TECHNICAL_DESIGN_GENERIC.md The architecture backbone used to keep the lab deterministic and reviewable.

MCP Access Layer

The project also exposes selected tools via mcp_engine_server.py:

init_engine
insert_row
upsert_row
create_index
explain_customer
reindex_project
run_e2e_flow
health_check
benchmark_calls
scenario_load_test
record_tool_trace
explain_run
demo_explain_run
similar_incidents
refresh_trace_path
refresh_docs_path
capture_roi_baseline
report_drift_bug
decision_gate

This MCP layer is a programmable interface to the lab, not the primary identity of the project.
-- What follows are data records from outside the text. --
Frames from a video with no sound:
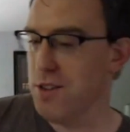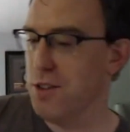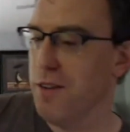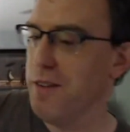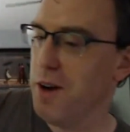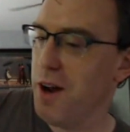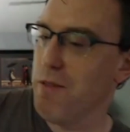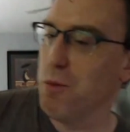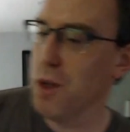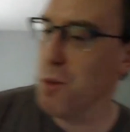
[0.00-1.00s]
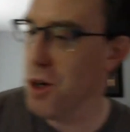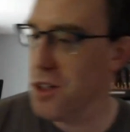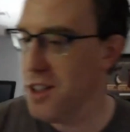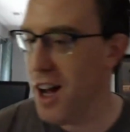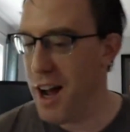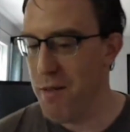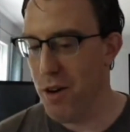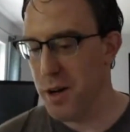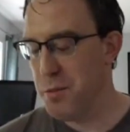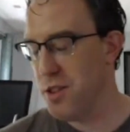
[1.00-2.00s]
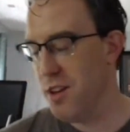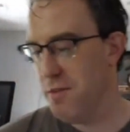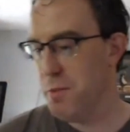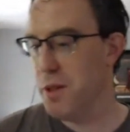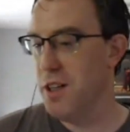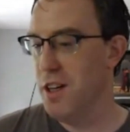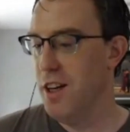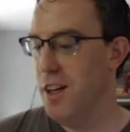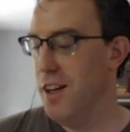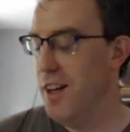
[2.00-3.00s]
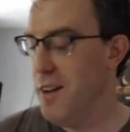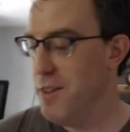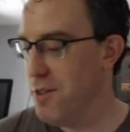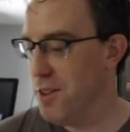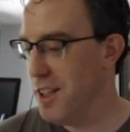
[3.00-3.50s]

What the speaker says: So I haven't really worked in the high volume stuff, but I definitely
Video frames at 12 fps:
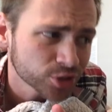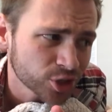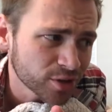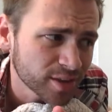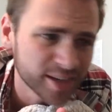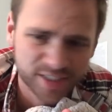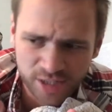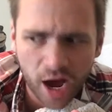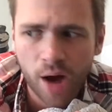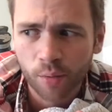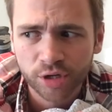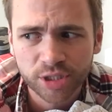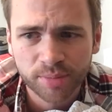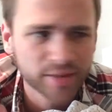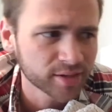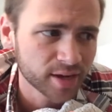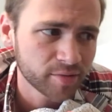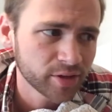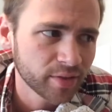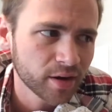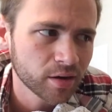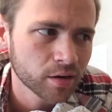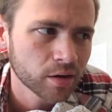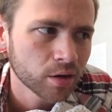sure that he's not worshipping the devil in
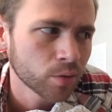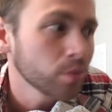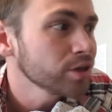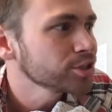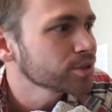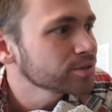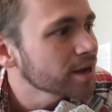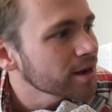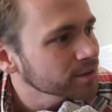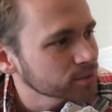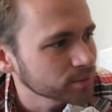there, why don't you go talk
For full runtime discovery, use project_tool_catalog and project_get_defaults.

Quick MCP demo:

call demo_explain_run
it creates a traced engine run and immediately returns a structured explanation for that run_id

Product note:

Runtime Explainability Product Note Short note describing the incident explanation use case, the signals to store, and the explain_run MVP.
Runtime Copilot Product framing for an MCP-native operational brain for runtimes and internal data systems.
Use Runtime Copilot In Codex How to connect the MCP server in Codex, install the skill, and reuse automation examples.
Explain-First Regression Suite Feasibility Article describing what the repository validated about traced regression bundles, expected-failure controls, and current denominator limits.

Why This Project

This repository is built to bridge architecture diagrams and runnable systems code:

learn core data system mechanics without needing full PostgreSQL, Spark, or Databricks deployments,
compare Python and Rust implementations of the same ideas,
turn storage and execution concepts into something you can run, inspect, and automate.